Ian J. Neeland, MD, of the University of Texas Southwestern Medical Center, and colleagues conducted a study involving 732 obese adults (BMI ≥30) aged 30 to 65 years without diabetes or cardiovascular disease. Patients were enrolled in the Dallas Heart Study between 2000 and 2002.
The following measurements were obtained: BMI (using DXA and MRI); circulating adipokines and biomarkers of insulin resistance; dyslipidemia and inflammation; and subclinical atherosclerosis and cardiac structure and function (using CT and MRI), according to the study.
The primary outcome was diabetes incidence during a median 7 years of follow-up. Researchers also determined the incidence of composite prediabetes or diabetes in a subgroup of 512 patients with normal fasting glucose at baseline.

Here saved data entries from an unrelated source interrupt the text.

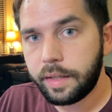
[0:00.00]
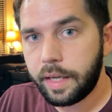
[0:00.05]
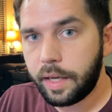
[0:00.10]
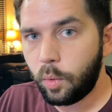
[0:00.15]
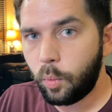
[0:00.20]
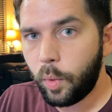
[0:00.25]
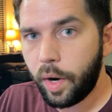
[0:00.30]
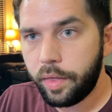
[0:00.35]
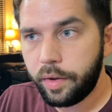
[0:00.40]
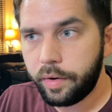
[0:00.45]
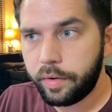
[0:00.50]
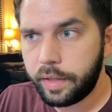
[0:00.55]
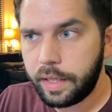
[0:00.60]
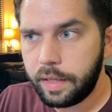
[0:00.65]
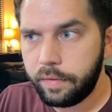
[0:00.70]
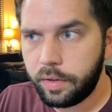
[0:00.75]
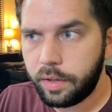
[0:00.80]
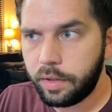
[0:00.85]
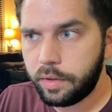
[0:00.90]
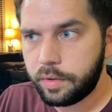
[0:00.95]
and whether
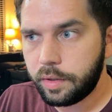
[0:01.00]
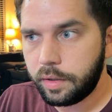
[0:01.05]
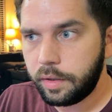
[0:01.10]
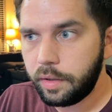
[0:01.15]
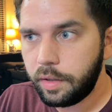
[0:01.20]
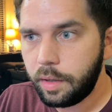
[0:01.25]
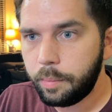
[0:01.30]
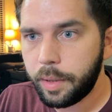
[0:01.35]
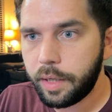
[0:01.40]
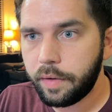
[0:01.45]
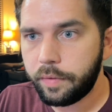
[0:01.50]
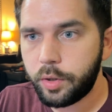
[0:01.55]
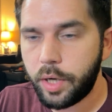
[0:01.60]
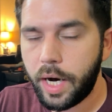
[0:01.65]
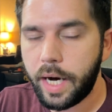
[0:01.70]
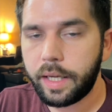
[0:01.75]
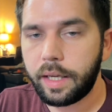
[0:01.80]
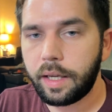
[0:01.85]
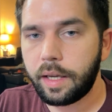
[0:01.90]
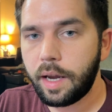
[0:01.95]
even there's a little bit of
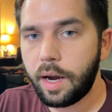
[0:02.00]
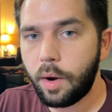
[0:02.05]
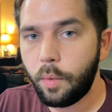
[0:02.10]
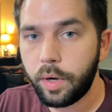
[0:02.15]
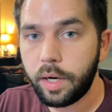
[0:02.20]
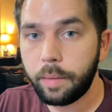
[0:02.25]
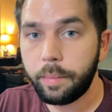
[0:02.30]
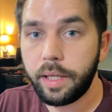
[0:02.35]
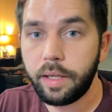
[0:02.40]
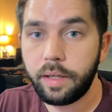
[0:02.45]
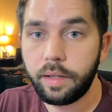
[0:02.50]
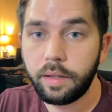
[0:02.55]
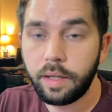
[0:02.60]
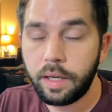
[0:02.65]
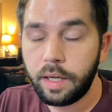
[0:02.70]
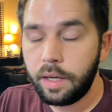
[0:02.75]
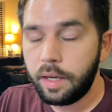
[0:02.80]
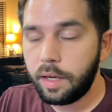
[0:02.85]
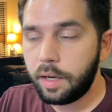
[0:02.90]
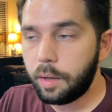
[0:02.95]
tracking, I want to be
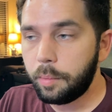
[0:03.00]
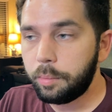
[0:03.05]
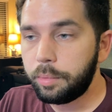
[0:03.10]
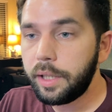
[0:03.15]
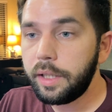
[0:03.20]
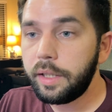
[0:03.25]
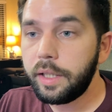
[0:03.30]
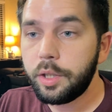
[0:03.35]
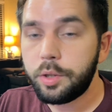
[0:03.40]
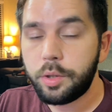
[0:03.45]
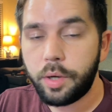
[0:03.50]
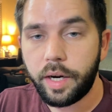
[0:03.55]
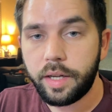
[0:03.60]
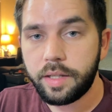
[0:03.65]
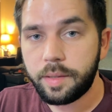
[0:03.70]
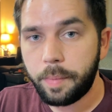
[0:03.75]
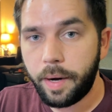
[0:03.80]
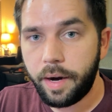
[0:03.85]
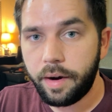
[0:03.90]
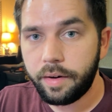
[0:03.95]
completely
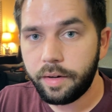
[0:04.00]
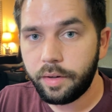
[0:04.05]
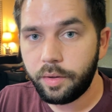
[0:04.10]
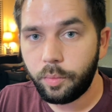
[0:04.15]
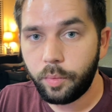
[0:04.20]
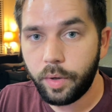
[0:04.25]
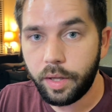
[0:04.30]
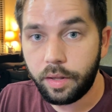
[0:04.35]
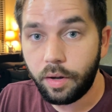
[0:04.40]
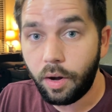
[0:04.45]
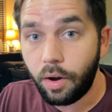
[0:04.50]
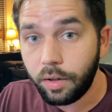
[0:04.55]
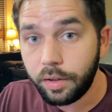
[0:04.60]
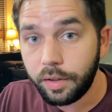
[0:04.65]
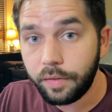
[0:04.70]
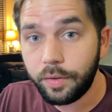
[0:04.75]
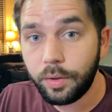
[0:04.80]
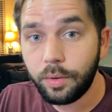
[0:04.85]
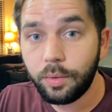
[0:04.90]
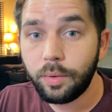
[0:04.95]
transparent with all
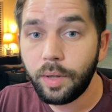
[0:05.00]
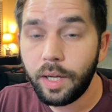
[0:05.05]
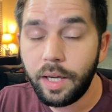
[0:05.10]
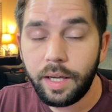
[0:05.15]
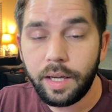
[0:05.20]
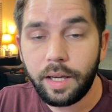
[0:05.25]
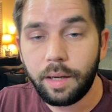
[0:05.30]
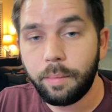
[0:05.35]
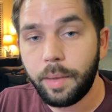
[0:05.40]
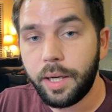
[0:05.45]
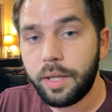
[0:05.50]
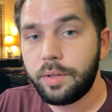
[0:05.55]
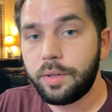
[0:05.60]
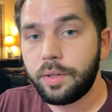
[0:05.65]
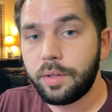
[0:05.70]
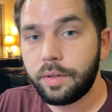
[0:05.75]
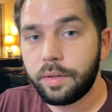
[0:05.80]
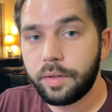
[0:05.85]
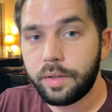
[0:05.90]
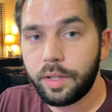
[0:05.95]
of you and make
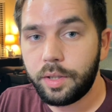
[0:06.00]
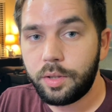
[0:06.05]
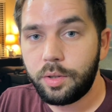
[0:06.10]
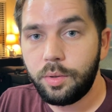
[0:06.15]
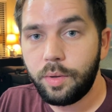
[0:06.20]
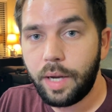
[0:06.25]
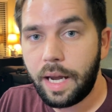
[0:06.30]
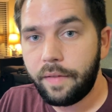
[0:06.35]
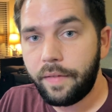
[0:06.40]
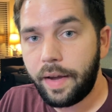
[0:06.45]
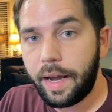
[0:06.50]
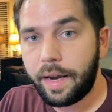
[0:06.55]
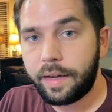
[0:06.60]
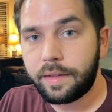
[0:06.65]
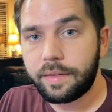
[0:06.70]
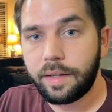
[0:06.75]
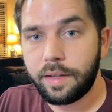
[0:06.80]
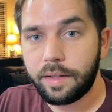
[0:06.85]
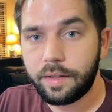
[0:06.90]
sure that you have access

More than 10% of patients developed diabetes (11.5%) during the study. Results of a multivariable analysis revealed that several factors were independently associated with diabetes, including: higher baseline visceral fat mass (OR=2.4; 95% CI, 1.6-3.7); fructosamine level (OR=2.0; 95% CI, 1.4-2.7); fasting glucose level (OR=1.9; 95% CI, 1.4-2.6); family history of diabetes (OR=2.3; 95% CI, 1.3-4.3); systolic BP (OR=1.3; 95% CI, 1.1-1.5); and weight gain during follow-up (OR=1.06; 95% CI, 1.02-1.10).
However, BMI, total body fat and abdominal subcutaneous fat were not associated with diabetes. Results from the subgroup analysis demonstrated that the composite of prediabetes or type 2 diabetes occurred among 39.1% of patients and was independently associated with baseline levels of: visceral fat mass, fasting glucose, insulin and fructosamine; older age; non-white race; family history of disease; and weight gain during follow-up (P<.05 for each).
Similarly, however, there was no association with general adiposity measurements, they wrote.“These findings suggest that clinically measurable markers of adipose tissue distribution and insulin resistance may be useful in prediabetes and diabetes risk discrimination among obese individuals and support the notion of obesity as a heterogeneous disorder with distinct adiposity subphenotypes.”
Neeland IJ. JAMA. 2012;308:1150-1159.